Quem bate? E quem apanha?

Algumas reflexões sobre a atualidade das discussões e estudos sobre violências estruturais e a atuação dos profissionais de atenção primária

Por Reynaldo de Azevedo Gosmão

As discussões e estudos sobre violências são históricas. Nesse texto irei propor algumas reflexões que não visam limitar a temática, pelo contrário, pretendo levantar mais a questão. Partirei de três pontos reflexivos sobre a temática:

1º – É indissociável refletir sobre as violências sem as marcas do machismo que é estrutural, ou seja, é difícil pensar algo que não sofra derivações dessa lógica: não só os sujeitos, mas as ciências e as atuações profissionais são atravessadas pelo machismo, tecendo narrativas para o nosso cotidiano, que marca pontos e limites entre o estranho e o natural, entre o certo e errado, e como nossos sentimentos e corpos devem ser geridos.

Usando uma compreensão proposta por Vladimir Safatle, no livro “O circuito dos afetos” (2015) os papéis sociais estão imbricados em um circuito de afetos que basicamente se resume na forma de adesão do sujeito ao meio social. 

Pensando no machismo como engrenagem do “fazer social”, como os sujeitos nesse contexto, trabalham o seu ódio? Quais as narrativas sobre o que é “ser” homem e o que é “ser” mulher? 

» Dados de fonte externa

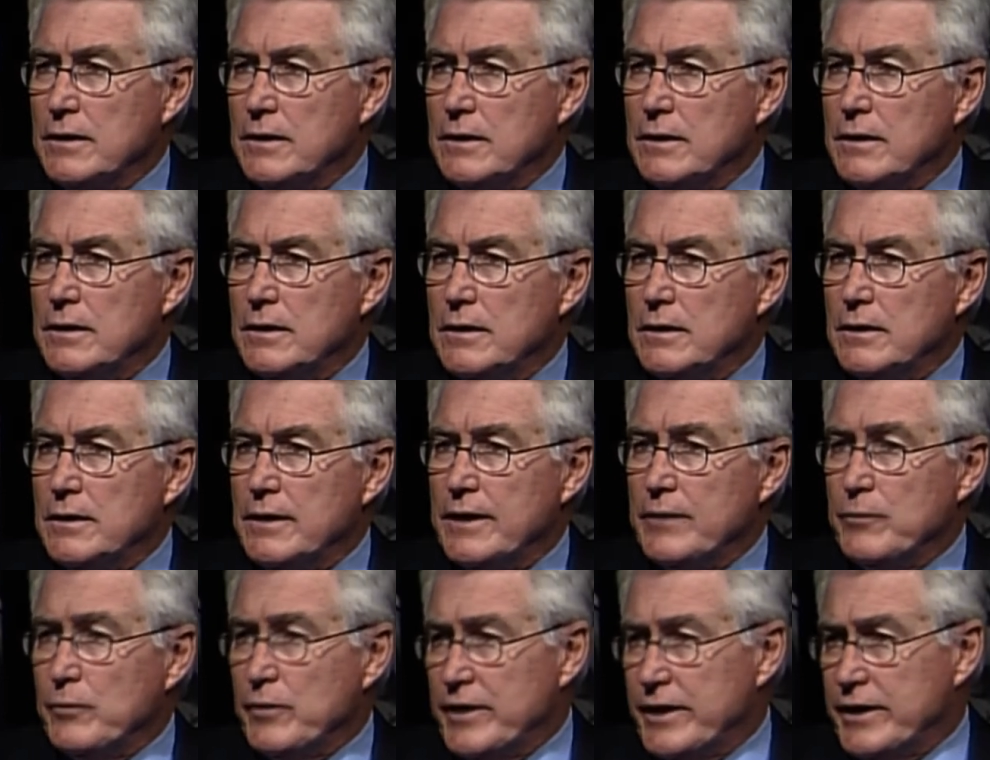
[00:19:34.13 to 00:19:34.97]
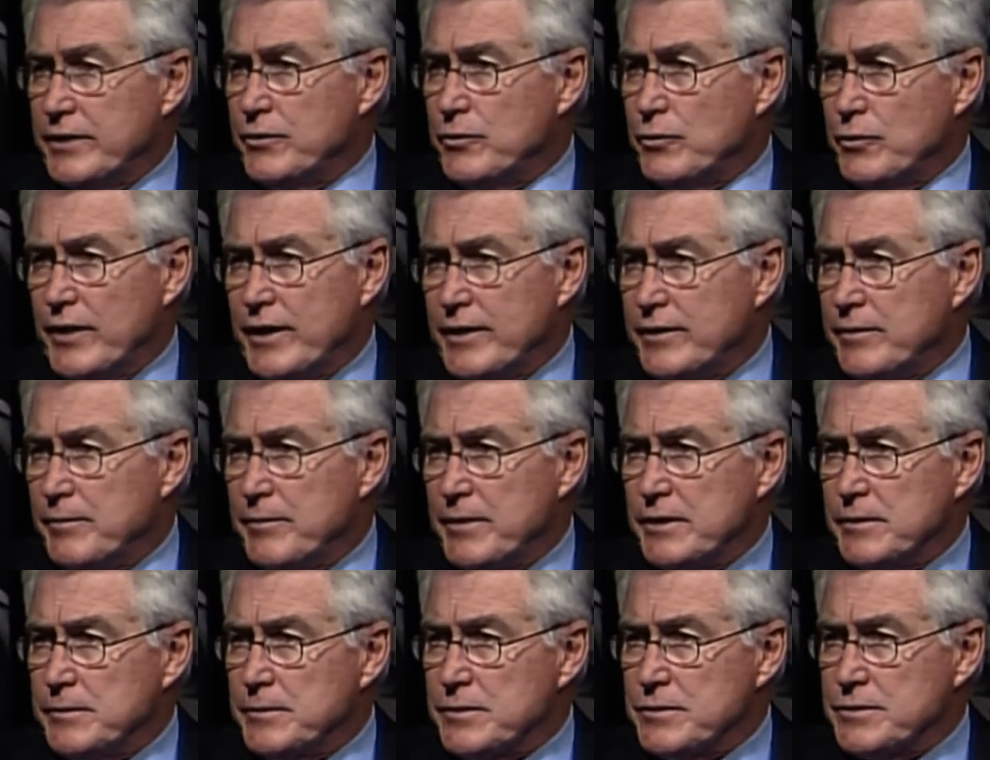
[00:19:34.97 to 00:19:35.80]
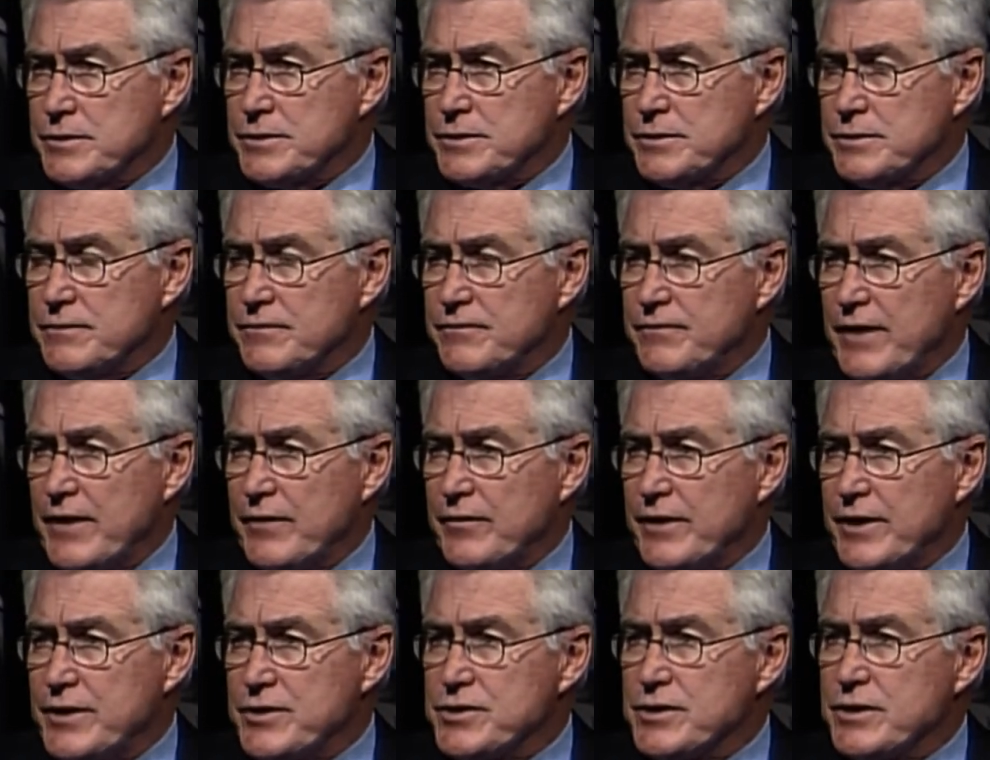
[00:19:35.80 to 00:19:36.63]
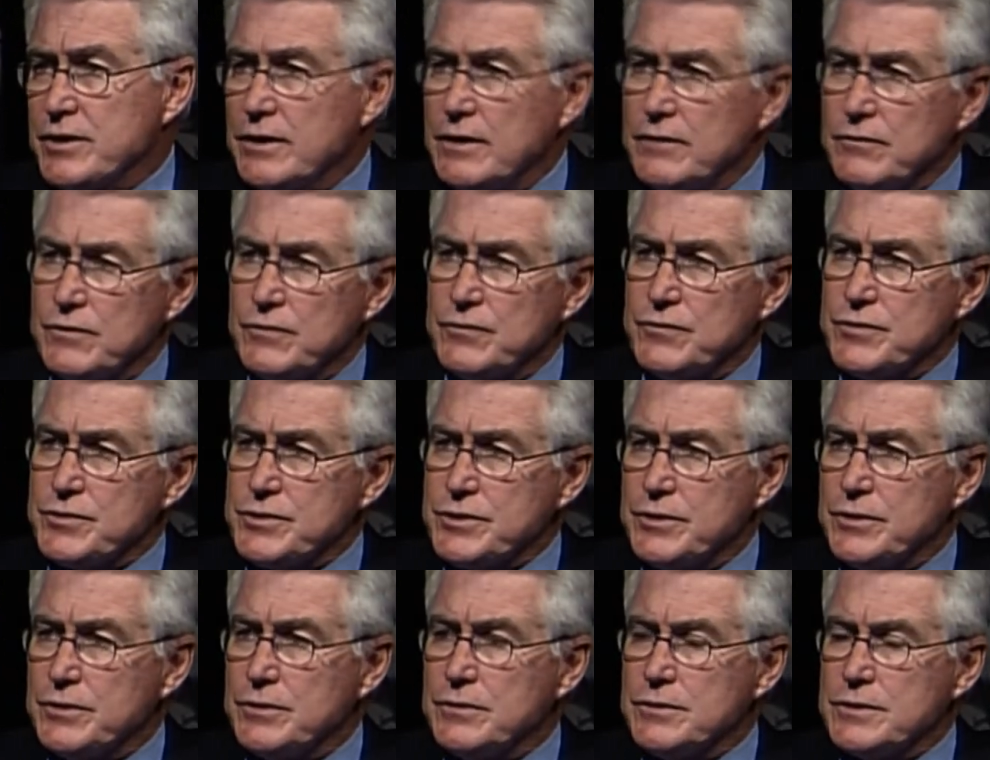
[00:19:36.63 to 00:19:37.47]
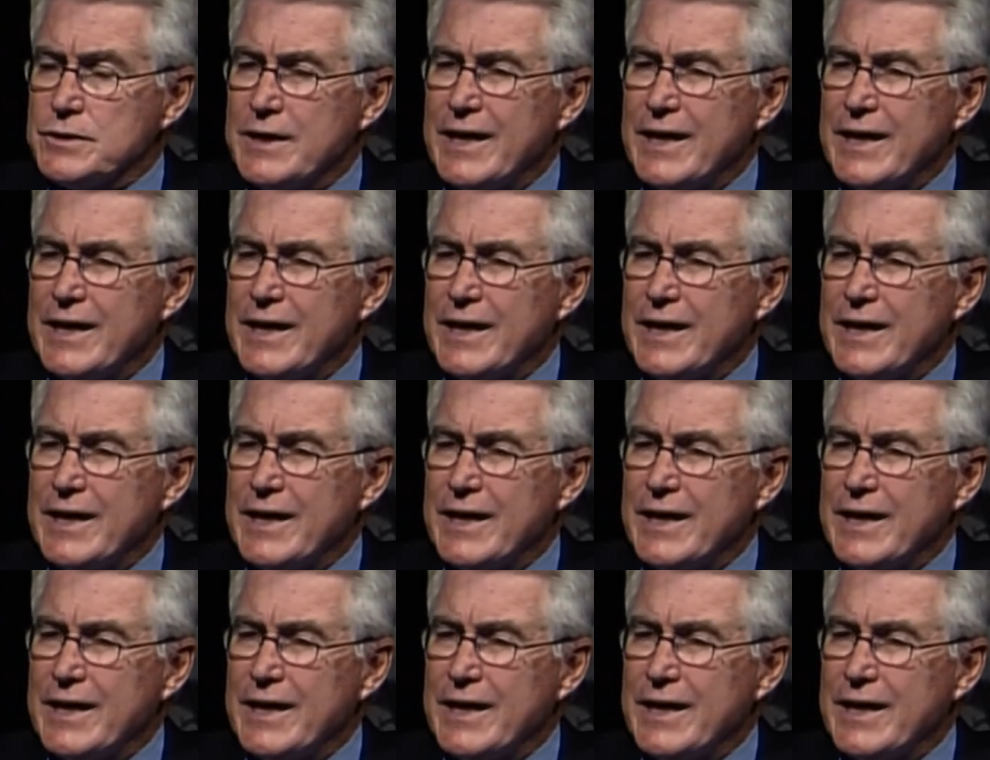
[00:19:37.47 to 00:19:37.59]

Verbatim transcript: Yeah. And we did create the minimal foundation level for schools.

Para exemplificar, podemos retomar algumas questões que são vivas no nosso imaginário social, como a frase “homem não chora”: 

Se os homens não podem chorar, como dar vazão ao ódio e a raiva? Através da agressão?

Outro ideal é o “da mulher para casar”, que se desdobra na “bela, recatada e do lar,” que foi narrada por uma ex-primeira dama do Brasil. Se depreendemos o significado da palavra “recatada”, temos como significação a mulher “Tímida; que zela ou protege a sua própria reputação”. Podemos ir além, se pensarmos no caso da deputada Flor de Lis: mandou matar seu próprio marido, para manter o ideal na sociedade que ela é a mulher bela, recatada, do lar e pastora.

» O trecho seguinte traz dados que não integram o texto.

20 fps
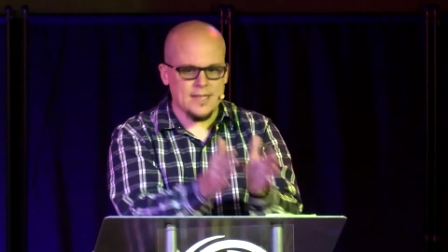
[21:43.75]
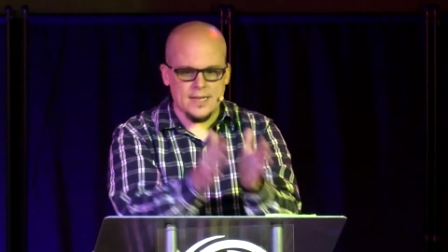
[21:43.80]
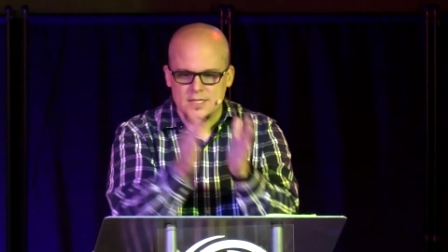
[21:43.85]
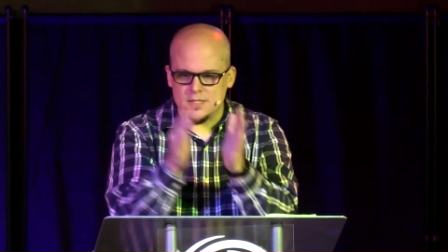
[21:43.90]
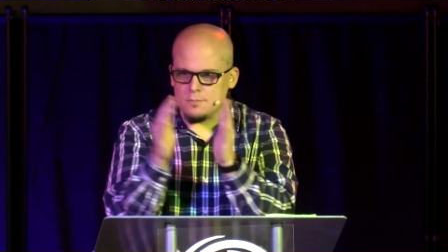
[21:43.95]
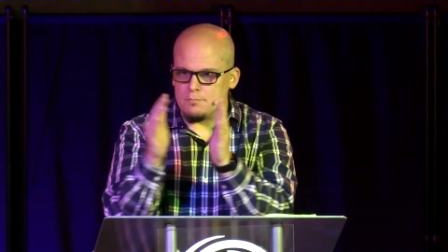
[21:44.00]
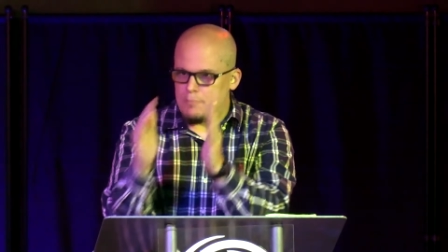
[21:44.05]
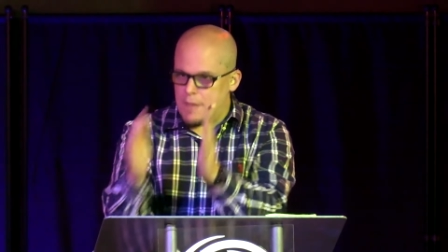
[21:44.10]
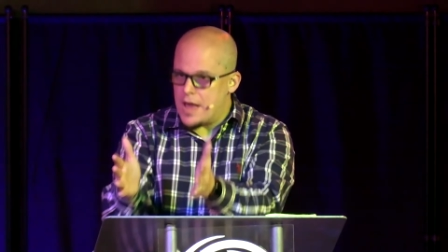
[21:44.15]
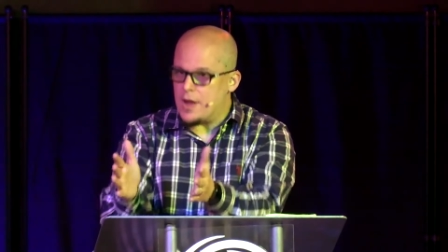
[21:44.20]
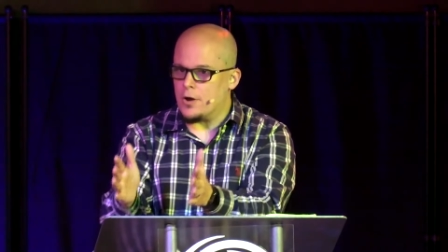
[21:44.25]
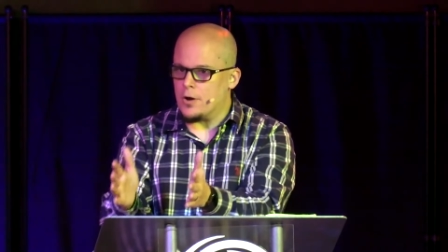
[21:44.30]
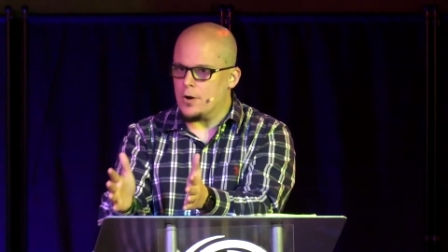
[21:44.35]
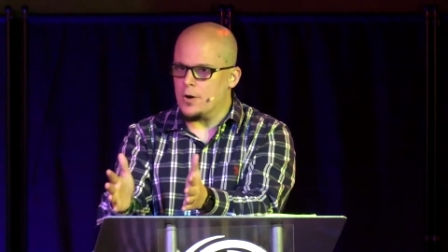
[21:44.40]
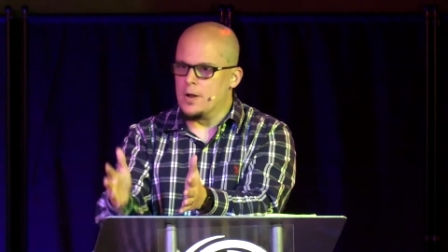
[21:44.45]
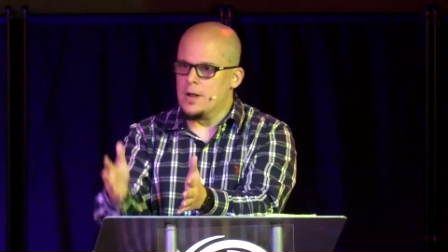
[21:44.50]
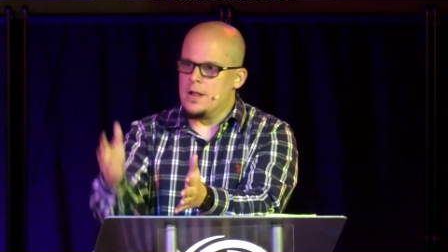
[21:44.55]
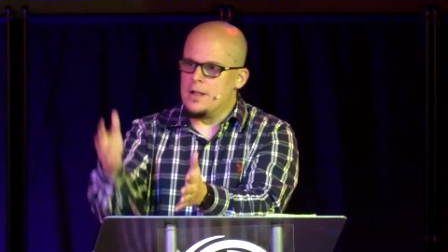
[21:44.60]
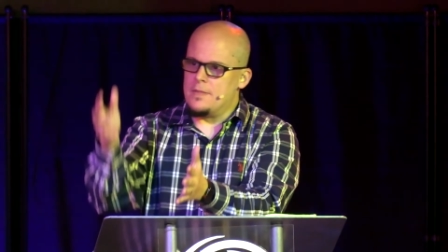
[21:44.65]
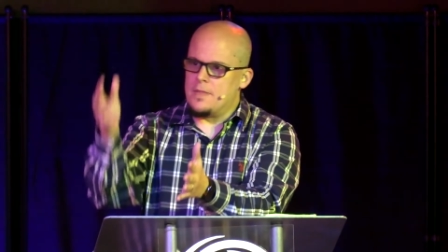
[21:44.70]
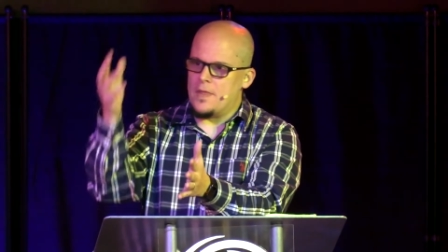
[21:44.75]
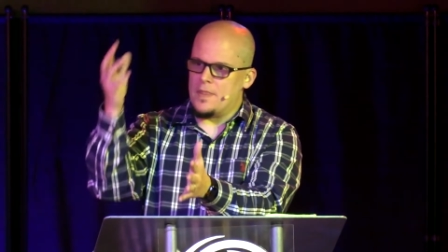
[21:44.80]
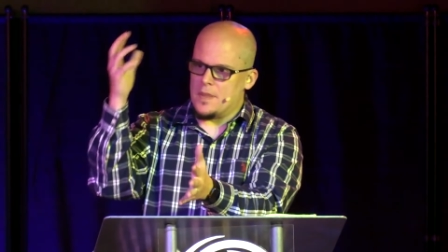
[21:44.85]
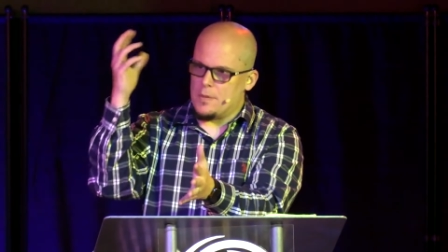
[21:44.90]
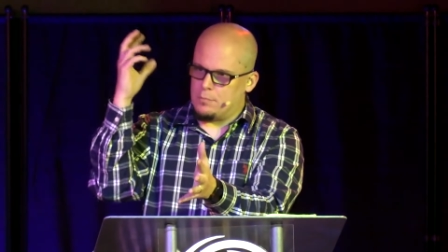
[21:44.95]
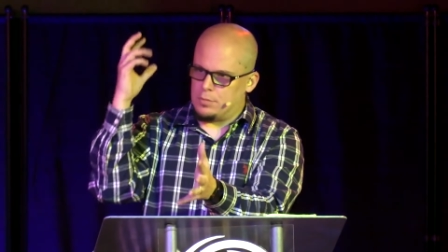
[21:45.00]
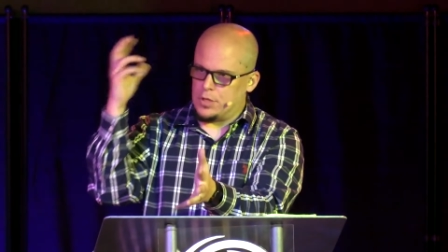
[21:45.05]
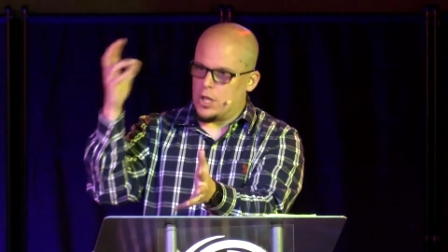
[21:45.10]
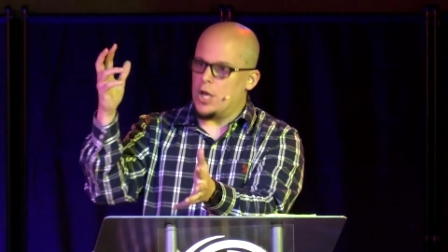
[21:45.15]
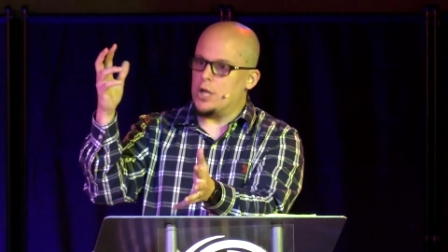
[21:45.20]
that is better than the
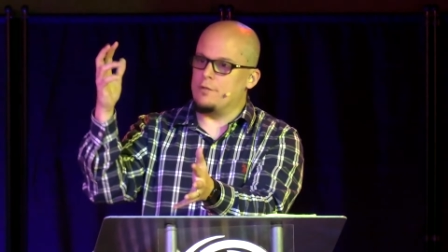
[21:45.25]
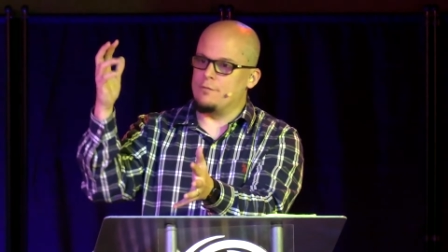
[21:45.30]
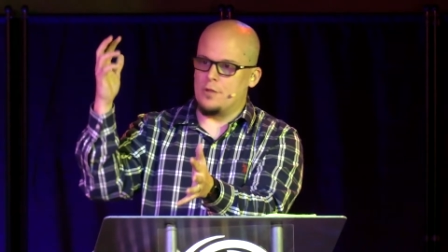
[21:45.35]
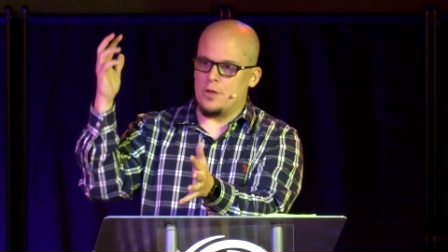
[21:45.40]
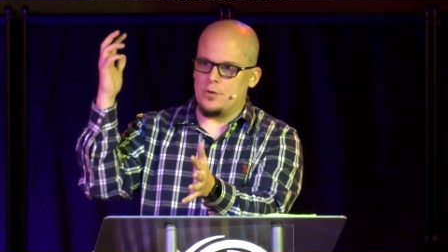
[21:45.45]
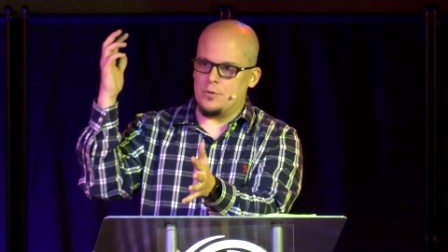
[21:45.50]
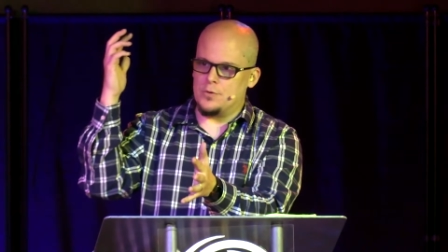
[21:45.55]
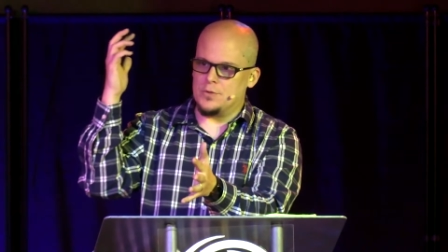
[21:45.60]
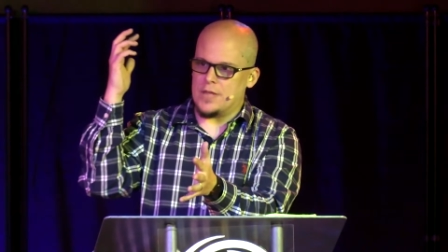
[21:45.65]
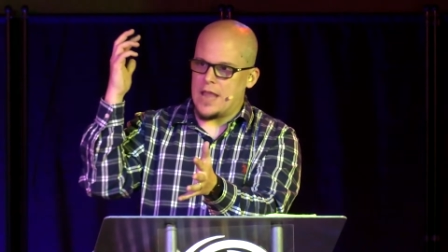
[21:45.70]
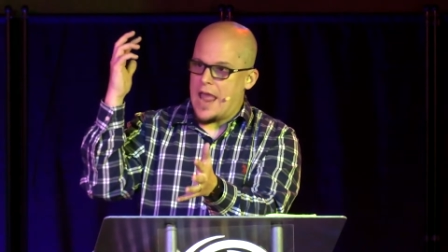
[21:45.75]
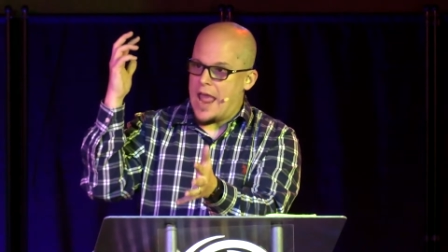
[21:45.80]
blood of those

Então no machismo, escorre sangue para todos os lados, ao passo que os incômodos não podem ser ditos, mas são encenados a partir de atos violentos. 

2º – O profissional da atenção primária tem que atuar em um campo ético (por que existe uma grande diferença entre discutir intelectualmente sobre ética e praticá-la). É preciso sair dos discursos moralizantes, porque as políticas sociais não devem ser um ctrl+c e um crtl+v / “copiar e colar”, nem uma política de hostilidade aos homens agressores ou revitimização da mulheres. 

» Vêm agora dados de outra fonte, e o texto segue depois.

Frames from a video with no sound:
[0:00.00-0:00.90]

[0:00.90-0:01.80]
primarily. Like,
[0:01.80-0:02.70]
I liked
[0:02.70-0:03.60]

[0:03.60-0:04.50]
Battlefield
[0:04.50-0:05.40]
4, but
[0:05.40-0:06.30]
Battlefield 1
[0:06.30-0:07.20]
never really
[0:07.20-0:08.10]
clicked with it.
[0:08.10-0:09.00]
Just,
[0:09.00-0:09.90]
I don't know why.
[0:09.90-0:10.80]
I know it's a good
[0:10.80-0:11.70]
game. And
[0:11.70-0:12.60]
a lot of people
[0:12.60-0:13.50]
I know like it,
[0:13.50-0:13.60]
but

Para isso nossa atuação demanda que não recuemos frente às contingências jurídicas, diagnóstico médico, e as questões familiares que chegarem como demanda. O que vai permitir uma mudança de lugar desses sujeitos frente à violência é um trabalho de escuta, multidisciplinar e social. 

3º – Nem todas as marcas sobre as violências são condições dadas a priori pelo social. Existem o inconsciente que atravessa os sujeitos e, para que haja trabalho subjetivo, é necessário muita escuta, porque o ‘estar’ violento pode estar embutido uma rede de significados ocasionados por diferentes contingências e marcas. 

Para atuar no campo ético, nós temos que ir à direção de aprender a nos ouvir para escutar o outro, e principalmente, para que os sujeitos sustentem o ódio, não pelas vias das violências, psicológica, física, sexual, patrimonial e moral. 

Através de uma escuta efetiva que é possível dialetizar, rompendo com essa lógica de polos opostos, entre o bem e o mal, quem bate e quem apanha, ou quem merece ser atendido no sistema da saúde ou não.